**Task item:** In duplicating the lines below, keep every word unchanged and drop the pictures.

**Data below:**
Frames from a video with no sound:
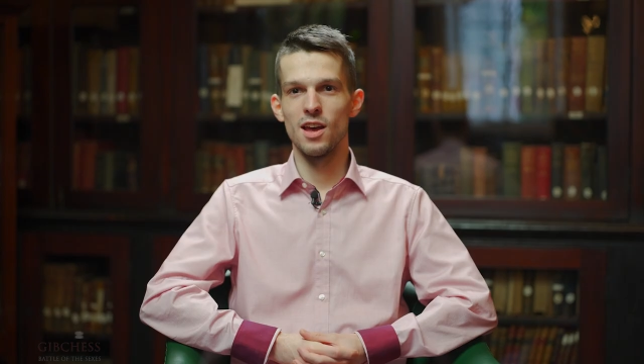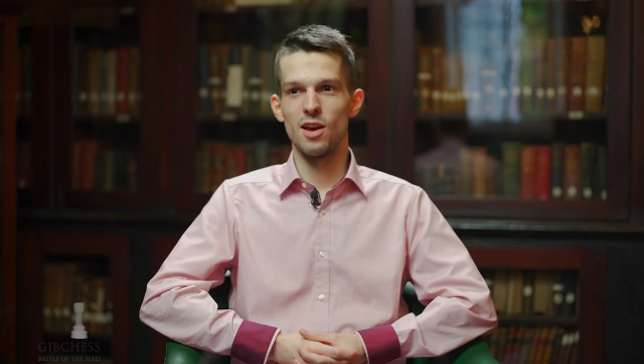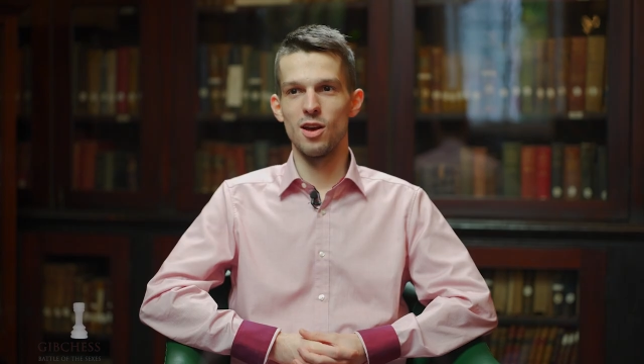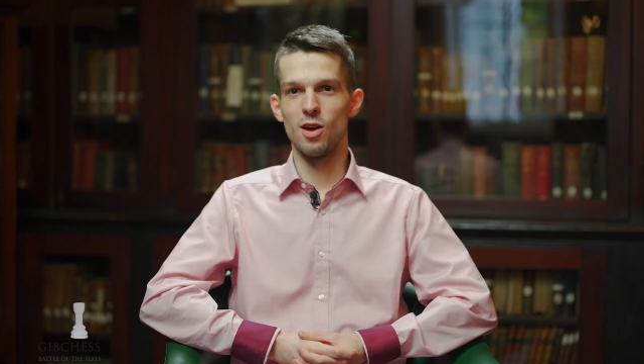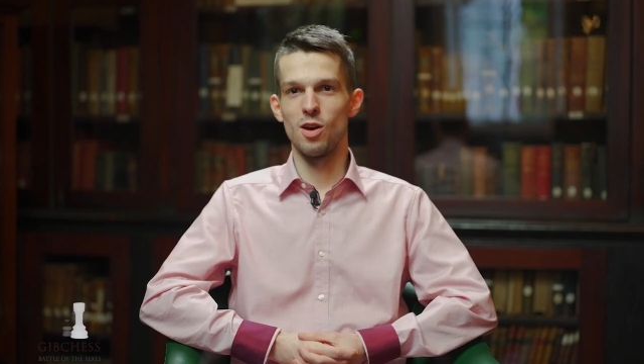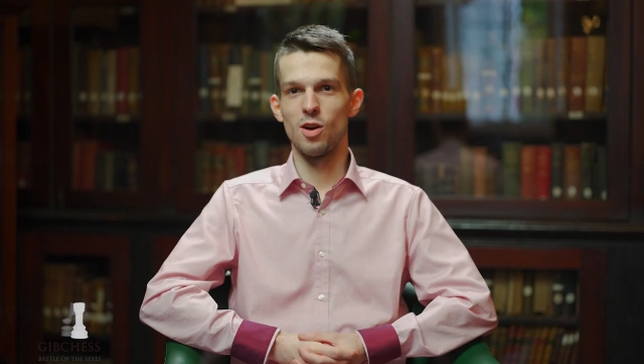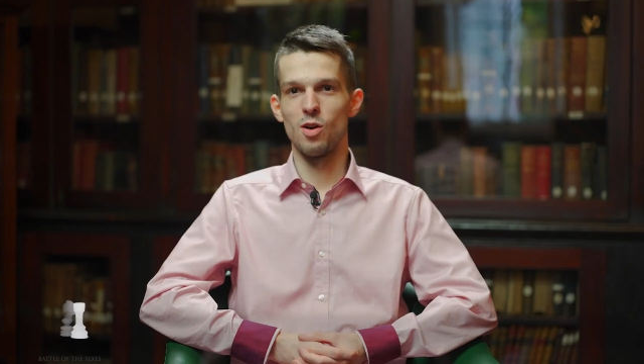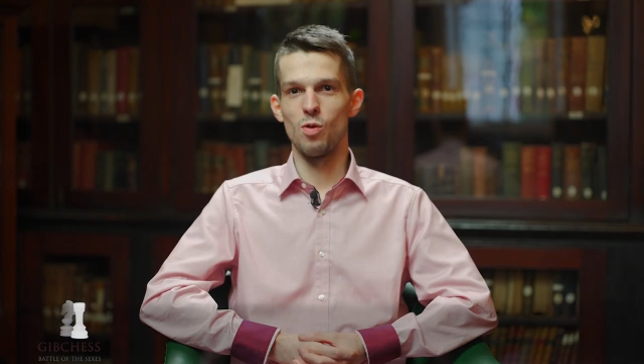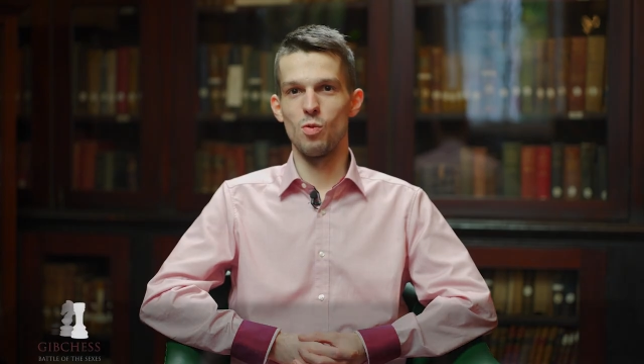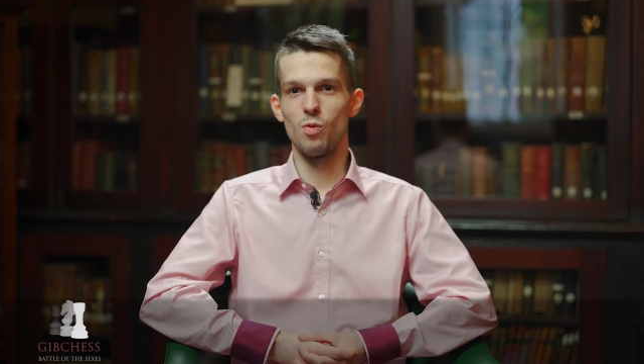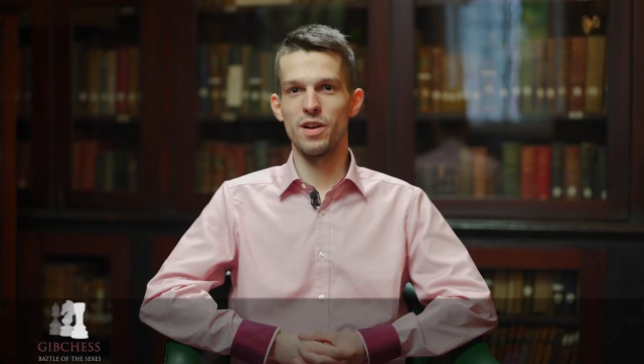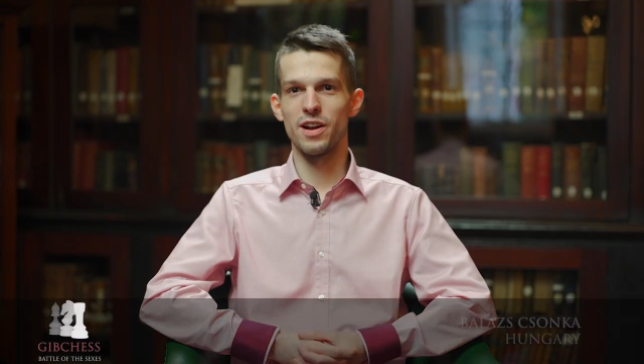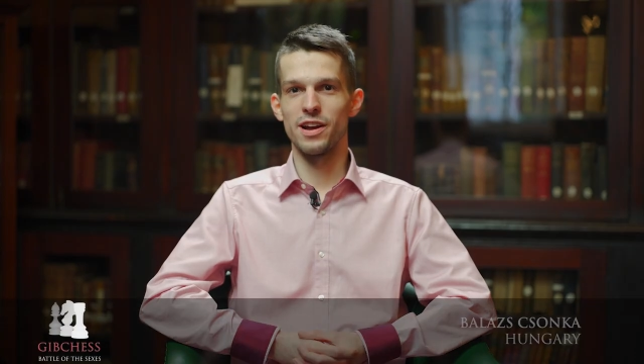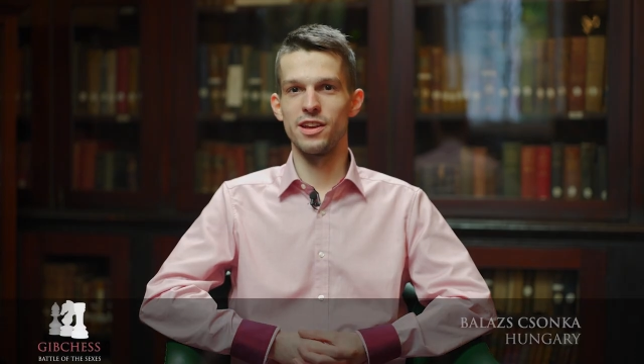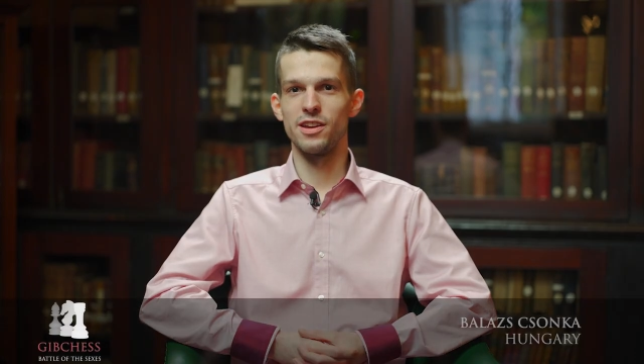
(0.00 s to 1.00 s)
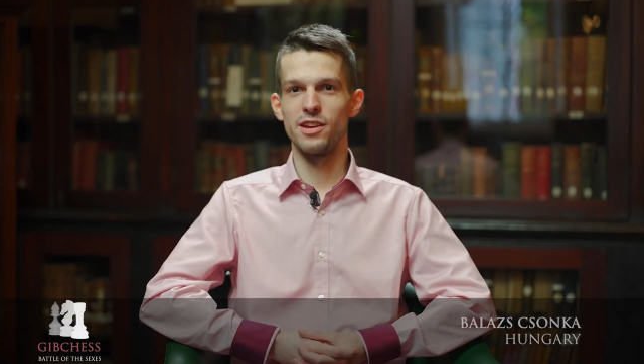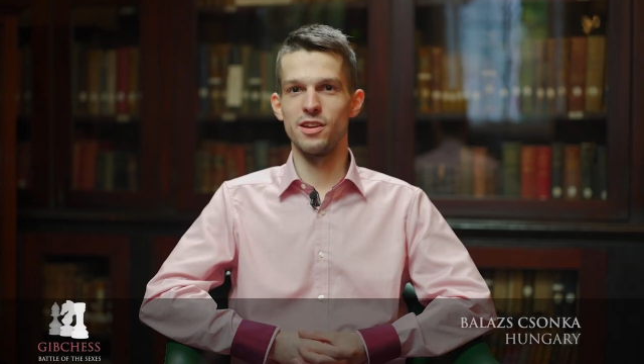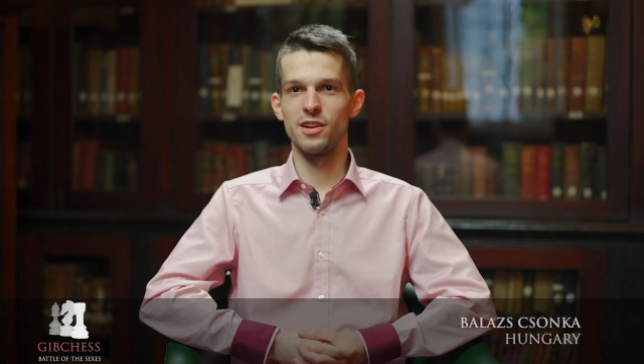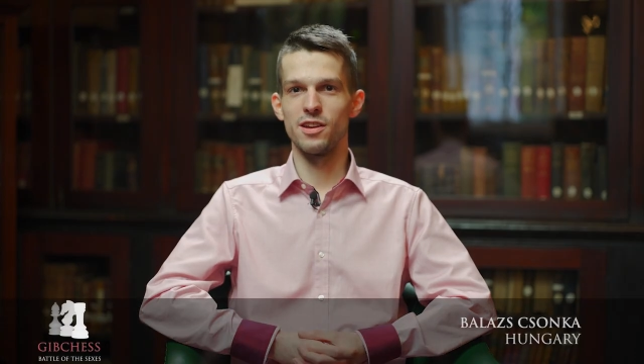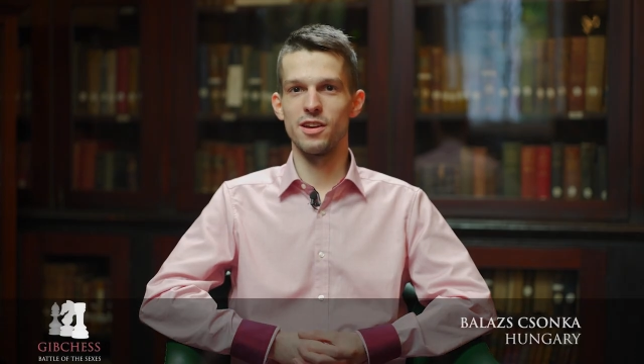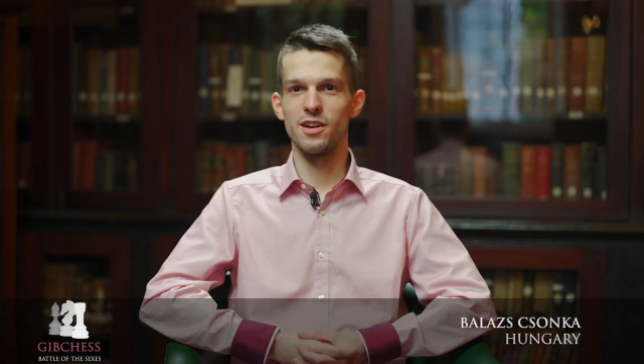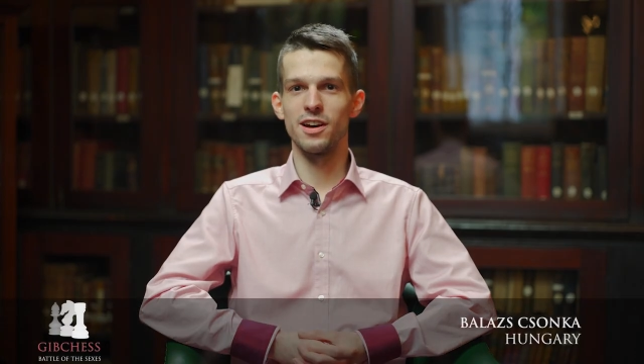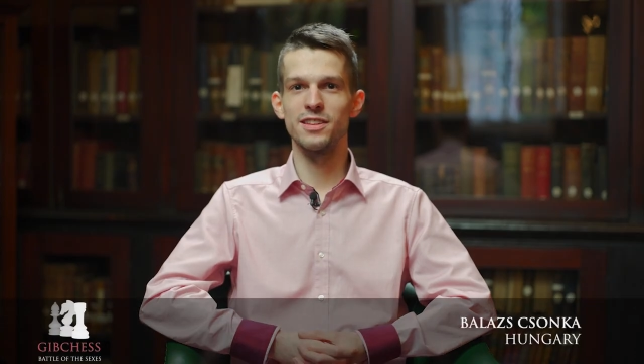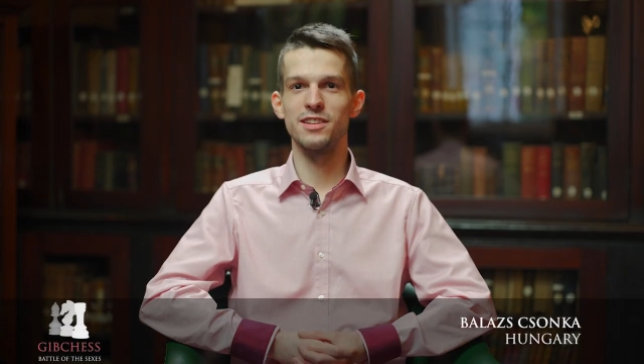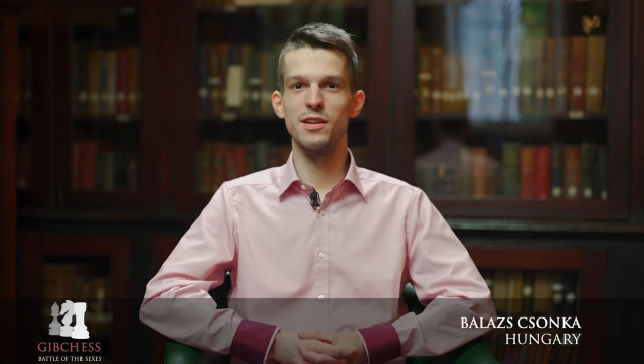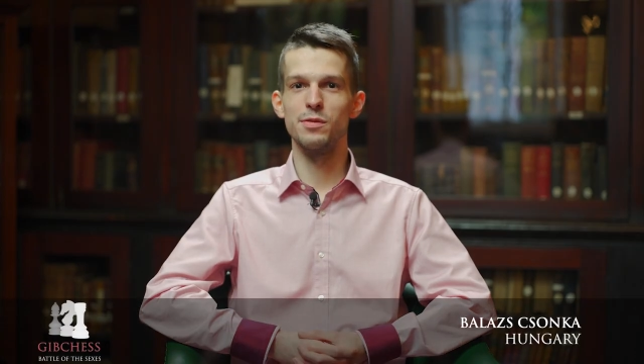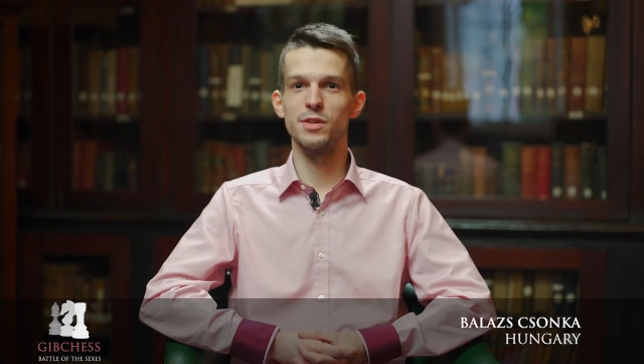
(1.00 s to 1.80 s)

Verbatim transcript: Uh, when I got the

**Output of the task:**
Frames from a video with no sound:
(0.00 s to 1.00 s)
(1.00 s to 1.80 s)

Verbatim transcript: Uh, when I got the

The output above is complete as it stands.